Ted Cooper was rousing. The professor’s eyelids fluttered as if in a dream. He mumbled. His hands grabbed the air as if there was something invisible there. Then they flopped back beside him.
“Keep your voices down,” Miller said. “Come on, let’s begin.”
Nassif sat down at a makeshift desk that comprised the lowest bed and Nicolai’s boxes as a chair. He started sifting through the papers they took from the lab. With the microscope set up on the floor, he commenced testing the fluids in the tubes.
Meanwhile, a further idea had occurred to Professor Peter Williams.
“The U-boat, we can get to the U-boat too,” he said, looking at Miller. “We may never get the chance again.”
The billionaire agreed.
“Nicolai?”
“Yes I’m ready.”
Itay Friedman said he’d go with the Russian.
“No, Itay. You stay here.” Miller glanced at the sleeping Miller. “Protect the doctor.”
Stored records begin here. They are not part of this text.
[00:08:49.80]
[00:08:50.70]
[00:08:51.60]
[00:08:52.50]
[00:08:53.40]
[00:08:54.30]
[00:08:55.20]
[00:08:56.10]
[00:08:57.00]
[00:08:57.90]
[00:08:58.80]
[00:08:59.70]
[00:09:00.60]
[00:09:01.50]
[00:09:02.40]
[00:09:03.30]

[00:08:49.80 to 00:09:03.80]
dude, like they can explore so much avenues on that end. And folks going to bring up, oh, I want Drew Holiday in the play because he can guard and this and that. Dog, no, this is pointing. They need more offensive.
The bodyguard nodded. When he pulled up his parka two guns stuck out from his belt. Liam Murphy’s mouth dropped open.
“You’ve had those guns all this time? Come on, man, we almost got killed,” Liam said.
Friedman said the guns had no silencers. “Only for desperate moments,” he added.
Nicolai took a bar, two wrenches, and a couple of bolts and nuts. He and Borodin went out the door.
Ted Cooper grumbled in his sleep again.
The sentry that tried to stop the laboratory theft was still lying on the floor when they went by. The side of his head where Borodin’s wrench had hit him was now a purplish bruise. He was sprawled on the floor, shaped like the cross on the swastika.